EDITO

Elizabeth II : le sens du devoir en héritage


« Toute ma vie, qu’elle soit longue ou courte, sera consacrée à vous servir », promit-elle le jour de ses 21 ans. Elle aura accompli sa mission jusqu’au bout. Deux jours avant de quitter ce monde, rassemblant ses dernières forces, elle recevait encore en audience le nouveau Premier ministre, Liz Truss.

Inspiré un sentiment de continuité, peu de personnages dans l’Histoire peuvent se targuer d’avoir atteint cet objectif aussi efficacement que la reine Elizabeth II. Ses 70 ans de règne ont été le socle d’une série de transformations au cours desquelles le Royaume-Uni s’est adapté à la perte de son empire et à la diminution de son statut de puissance mondiale, tout en préservant ses arguments en faveur d’une monarchie héréditaire.

Elizabeth II  est entrée dans l’Union européenne, puis l’a quittée. Elle a connu la destruction de sa propre base industrielle et sa transformation en une économie de services. Elle a connu la montée d’identités de plus en plus distinctes au sein des nations qui la composent. À travers tout cela, elle est restée d’une stabilité rassurante. Avec sa disparition, les Britanniques pleurent cette notion de « Royaume uni » qui dépendait de la permanence qu’elle incarnait si habilement par sa présence, même si en retrait.

Le grand don, en effet, d’Elizabeth II était de ne rien faire, et de ne rien dire, ou presque. Les Beatles immortalisèrent cette vérité dans leur réplique affectueusement moqueuse : « Sa Majesté est une fille plutôt sympathique.

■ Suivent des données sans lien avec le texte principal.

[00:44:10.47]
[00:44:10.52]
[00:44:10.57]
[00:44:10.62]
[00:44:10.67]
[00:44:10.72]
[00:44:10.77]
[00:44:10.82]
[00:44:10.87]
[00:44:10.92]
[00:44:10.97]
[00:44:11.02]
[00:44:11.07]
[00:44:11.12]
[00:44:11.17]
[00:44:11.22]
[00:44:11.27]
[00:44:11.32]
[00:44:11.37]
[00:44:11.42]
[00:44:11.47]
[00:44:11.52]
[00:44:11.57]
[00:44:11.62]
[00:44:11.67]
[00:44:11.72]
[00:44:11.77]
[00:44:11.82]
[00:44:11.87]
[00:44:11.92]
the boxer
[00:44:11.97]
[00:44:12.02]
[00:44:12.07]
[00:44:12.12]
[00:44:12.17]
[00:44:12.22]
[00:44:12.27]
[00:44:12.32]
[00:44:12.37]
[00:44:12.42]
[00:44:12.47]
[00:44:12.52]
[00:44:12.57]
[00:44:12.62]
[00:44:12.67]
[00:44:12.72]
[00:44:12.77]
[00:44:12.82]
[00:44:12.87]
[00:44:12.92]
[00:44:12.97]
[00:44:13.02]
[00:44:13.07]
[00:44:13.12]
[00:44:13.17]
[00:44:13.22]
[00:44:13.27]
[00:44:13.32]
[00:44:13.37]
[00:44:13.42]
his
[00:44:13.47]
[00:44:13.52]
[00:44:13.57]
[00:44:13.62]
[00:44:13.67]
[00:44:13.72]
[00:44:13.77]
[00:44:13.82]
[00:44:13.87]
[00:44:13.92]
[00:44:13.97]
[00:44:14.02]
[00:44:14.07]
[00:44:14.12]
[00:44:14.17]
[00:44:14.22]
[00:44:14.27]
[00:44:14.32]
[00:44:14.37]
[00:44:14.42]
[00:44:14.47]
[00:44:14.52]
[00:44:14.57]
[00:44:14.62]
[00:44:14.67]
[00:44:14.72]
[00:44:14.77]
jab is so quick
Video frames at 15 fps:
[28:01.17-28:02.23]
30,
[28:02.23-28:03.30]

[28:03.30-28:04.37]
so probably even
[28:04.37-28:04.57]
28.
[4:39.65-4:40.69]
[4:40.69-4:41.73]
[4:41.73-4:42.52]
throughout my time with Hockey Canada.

Mais elle n’a pas grand-chose à dire ». Et pourtant, le fait de ne pas dire grand-chose donnera, durant tout son règne, à ce qui est dit, et même à ce qui n’est que geste, un poids inhabituel de signification.

Si chaque élément des discours de la souveraine était contresigné par Downing Street, aucun mot n’a jamais été laissé au hasard par la souveraine et sa lucidité face aux défis contemporains, était d’une clairvoyance aiguisée malgré son grand âge . Lors d’un banquet servi en son honneur le 24 juin 2015 au château de Bellevue à Berlin, elle déclarera : « Au cours de nos vies, nous avons vu le pire, mais aussi le meilleur sur notre continent. Nous savons que la division en Europe est dangereuse et que nous devons nous en préserver ».

En cadeau d’adieu, Elizabeth II nous offre ce que la monarchie britannique fait de mieux : la dignité et le sens du devoir. Son fils, le roi Charles III, a renouvelé ce serment : « Comme la reine elle-même l’a fait avec un dévouement inébranlable, je m’engage solennellement, pendant le temps que Dieu m’accordera, à défendre les principes constitutionnels au cœur de notre nation. […] Quelles que soient vos origines, vos convictions, je vous servirai avec respect, loyauté, amour ».
To be or not to be ? En ce jour de funérailles nationales, l’heure n’est pas aux spéculations quant au futur de Charles III, mais à la gratitude. Car, si le Royaume-Uni pleure sa reine défunte, l’Europe a très certainement perdu l’une de ses dernière grandes monarques et une Grande Dame.

« Merci, Votre Majesté, pour tous les services dévoués que vous nous avez rendus. Vous étiez notre rocher. Reposez en paix Madame », tels sont les mots livrés à la postérité d’une personne anonyme se souvenant de la reine Elizabeth II dans le livre de condoléances ouvert par la famille royale sur son site officiel. La rédaction de L-Post se joint à cet hommage.